McDonald’s cites its massive geographic reach as an advantage. By its own estimates, nearly three-quarters of the population in its top five markets — the U.S., France, U.K., Germany and Canada — lives within three miles of one of its restaurants.
Charles says a place like Wingstop (WING), which has limited seating and already does a lot of to-go business via digital, could be well-positioned for delivery.
Canaccord Genuity analyst Lynne Collier says Panera’s food — soup, sandwiches, salads — travels well. She notes that Darden Restaurants’ (DRI) Olive Garden has been strong in to-go orders; Italian food also tends to withstand delivery better than French fries.
“I think that’s McDonald’s biggest challenge,” she said.
Wall Street likely will focus more on the profit impact when the novelty of digital ordering wears off and restaurants gain more sense of who their digital customers are.

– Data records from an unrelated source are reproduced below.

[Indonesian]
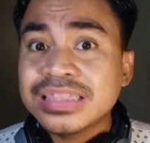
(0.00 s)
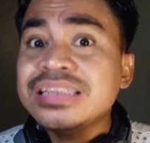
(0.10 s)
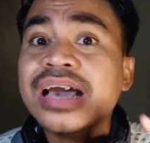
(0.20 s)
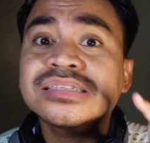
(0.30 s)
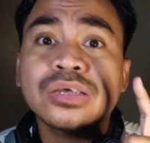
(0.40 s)

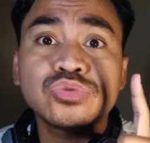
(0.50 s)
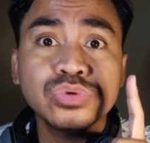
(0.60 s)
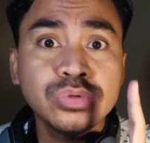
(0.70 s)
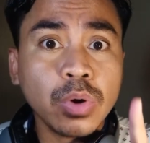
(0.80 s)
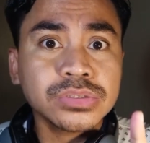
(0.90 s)
Tidak satu
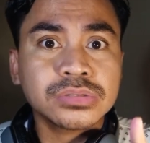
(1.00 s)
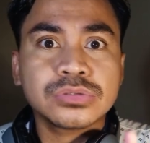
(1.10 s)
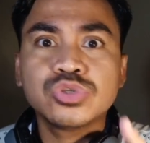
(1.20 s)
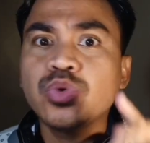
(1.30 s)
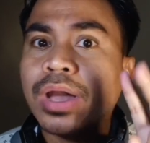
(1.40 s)
dos,
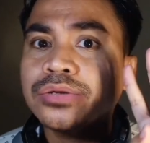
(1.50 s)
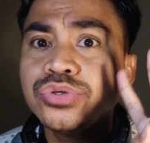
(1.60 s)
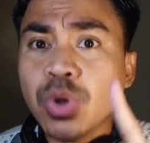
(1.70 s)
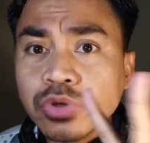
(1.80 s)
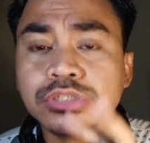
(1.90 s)
dua
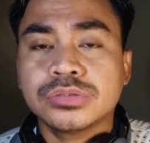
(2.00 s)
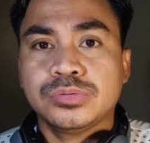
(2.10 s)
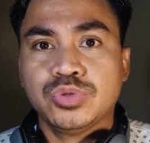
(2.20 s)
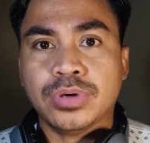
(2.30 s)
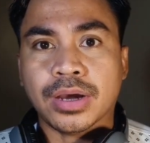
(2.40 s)
dos
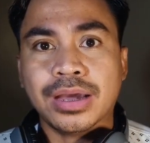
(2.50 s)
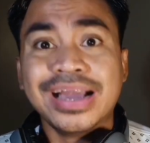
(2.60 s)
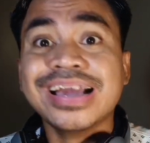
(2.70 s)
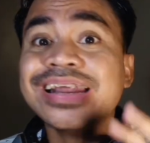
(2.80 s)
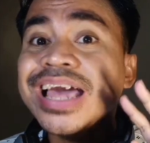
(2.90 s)
juga
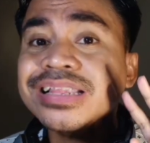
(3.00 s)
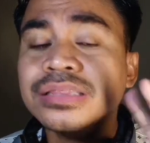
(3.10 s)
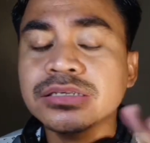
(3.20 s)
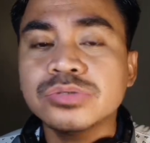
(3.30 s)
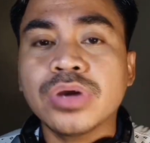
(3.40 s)

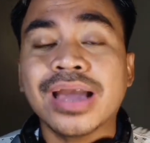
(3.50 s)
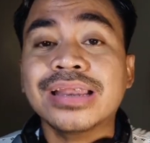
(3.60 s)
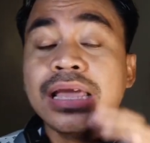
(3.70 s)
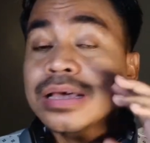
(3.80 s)
gratis juga.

Commissions paid to third-party delivery services risk degrading margins, so restaurants need to watch their delivery sales trends to justify the hit, Charles says.
Delivery fees also raise costs for consumers. A McDonald’s Quarter Pounder with cheese meal, with a medium Coke and fries, delivered via UberEats to IBD’s Los Angeles office from the Marina del Rey area takes an estimated 20 to 30 minutes. A $4.99 “booking fee” is tacked on to the food charge of $6.89 and 60 cents in taxes, bringing the total cost to $12.48.
Independent restaurants’ sales growth has outpaced that of restaurant chains, a pattern that could continue for the rest of the decade, food-industry consulting firm Pentallect estimated in April. Customers, it said, felt independent restaurants were more community oriented, with better quality, value and service. The trend comes on top of the day-to-day difficulties of competition, discounting and higher labor costs.
“I think that simply put, you’ve got a pretty mature industry out there that’s experiencing periods of weakness,” Charles said. “So essentially operators are looking for: ‘What’s the shiny object out there? What’s the lever I can pull to really get my sales going?’ It increasingly seems like it’s delivery.”